The ice is gone from the creek edges. It was there two weeks ago — shelf ice, gray-white, forming at the high water line and receding as the tide rose, a daily freezing and melting that lasted through January and into February. Now the water moves free on both sides. The mud at the edges is beginning to soften. Somewhere under the dead grass, the spartina rhizomes are alive — they’ve been alive all winter, dormant, waiting. Within six weeks the first green shoots will push through. By June the marsh will be waist-high and impossible to walk through without getting your boots sucked off.

A great blue heron lands thirty feet away, setting down with an improbability — something that size shouldn’t be able to land that delicately — folding its wings with a slight shrug, composing itself into stillness almost immediately. It watches the water. The patience is not patience in the way we mean patience — it’s not enduring something it would rather not endure. It’s simply attending. The heron is all attention. The water moves. A mummichog comes into the shallows, drawn by whatever mummichogs are drawn by. The heron moves its head perhaps a centimeter. Then it’s still again.

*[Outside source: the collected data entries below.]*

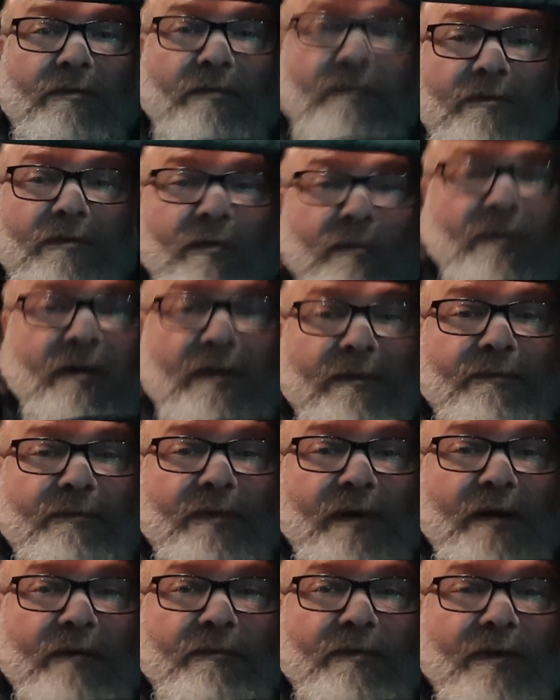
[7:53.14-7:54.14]

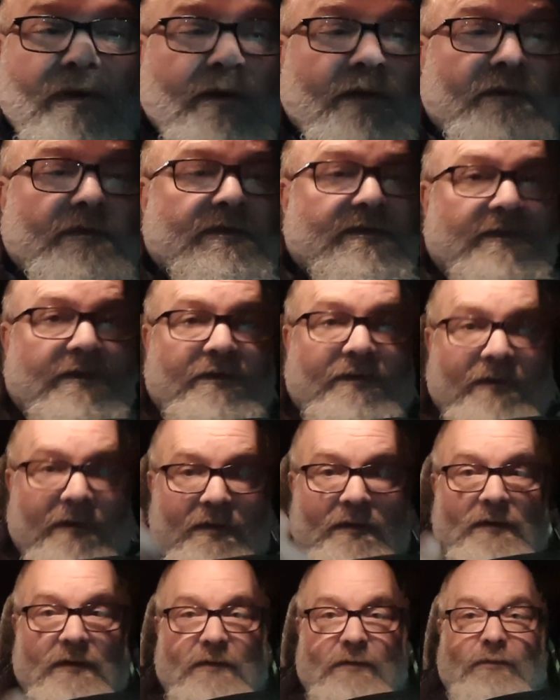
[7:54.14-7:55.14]
$25
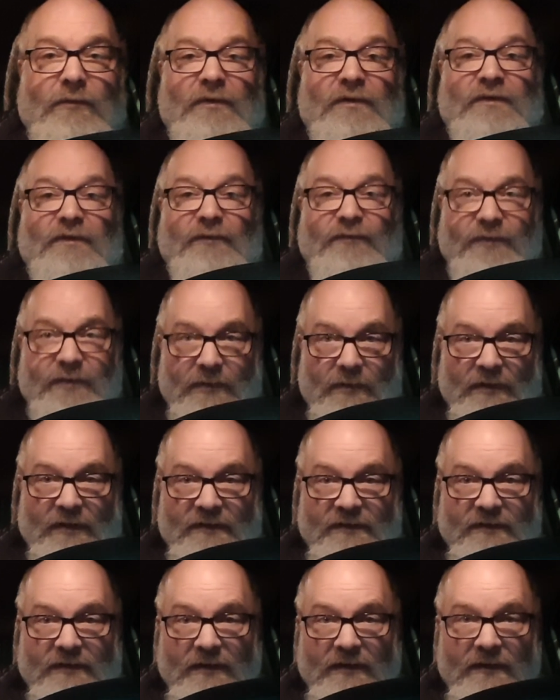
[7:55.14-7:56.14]
worth of fuel
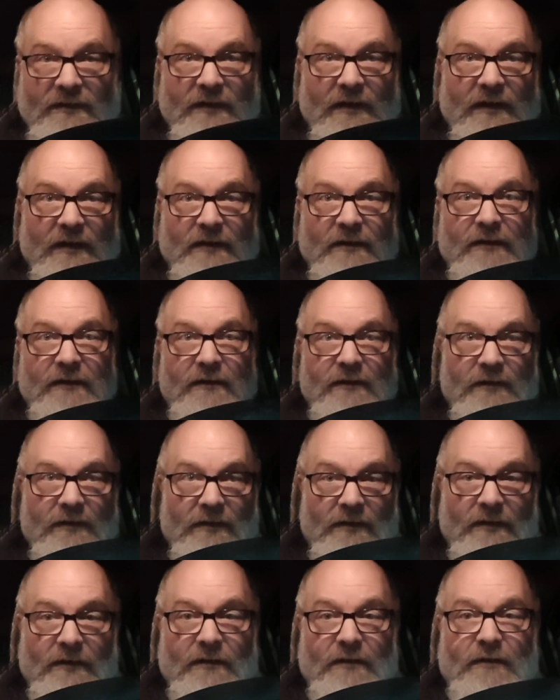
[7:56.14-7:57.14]
it's going to take.
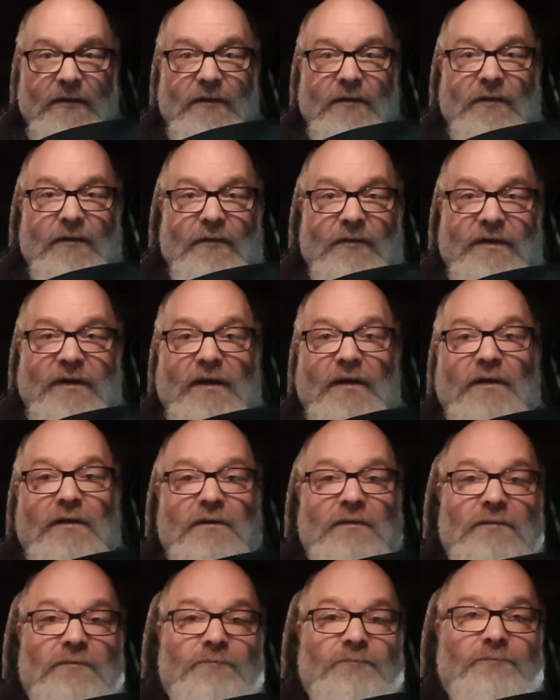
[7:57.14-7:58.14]
Okay,
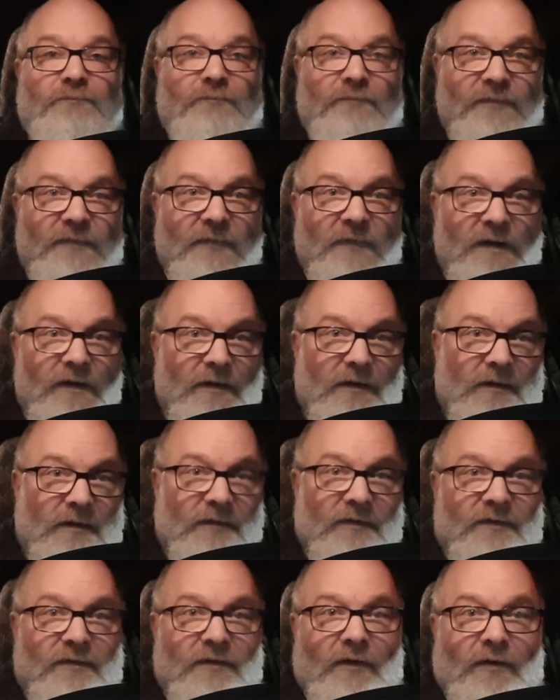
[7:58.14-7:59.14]

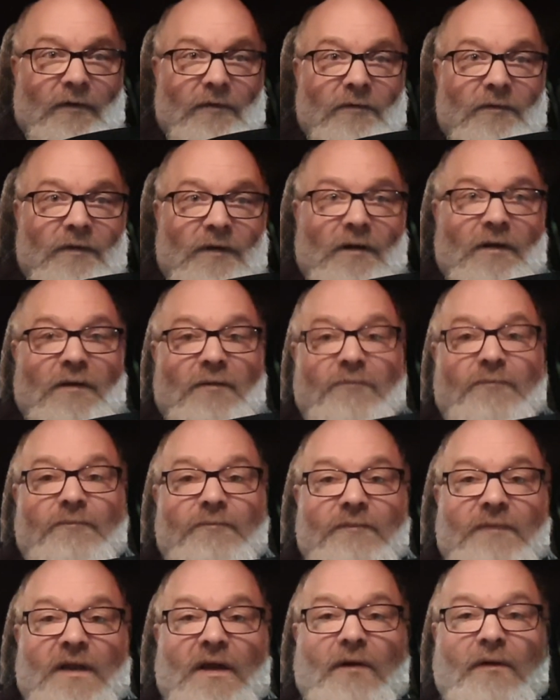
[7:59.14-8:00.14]
so
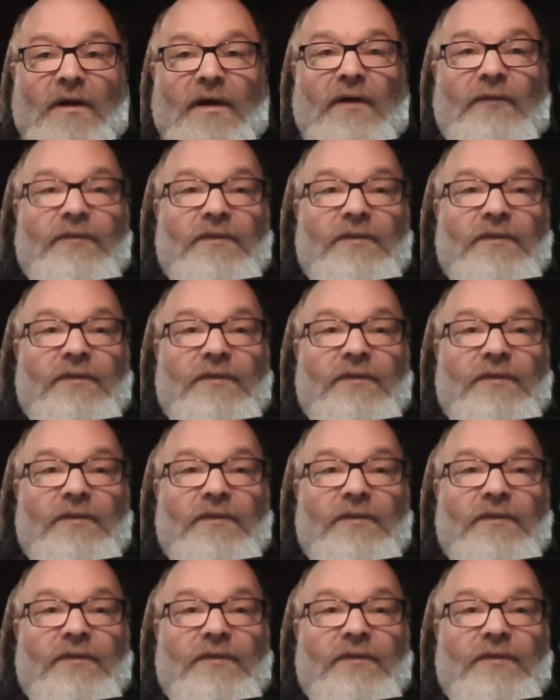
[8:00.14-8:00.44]
now I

Then it strikes, and comes up with the fish, and tilts its head back, and swallows.

Nothing in the marsh is symbolic. Nothing stands for anything else. The heron is not solitude or patience or the predatory sublime. It’s a bird that needs to eat a certain number of calories a day to sustain a body that weighs five pounds and stands four feet tall on legs that look like they were designed by someone who had only heard birds described and never seen one. It came here because there are fish here. The fish are here because the marsh is here. The marsh is here because ten thousand years ago the sea rose into this particular low ground and the spartina moved in behind it.

The wind comes off the water carrying the smell of the open Atlantic, cold still, carrying February in it. The dead grass moves. The heron does not.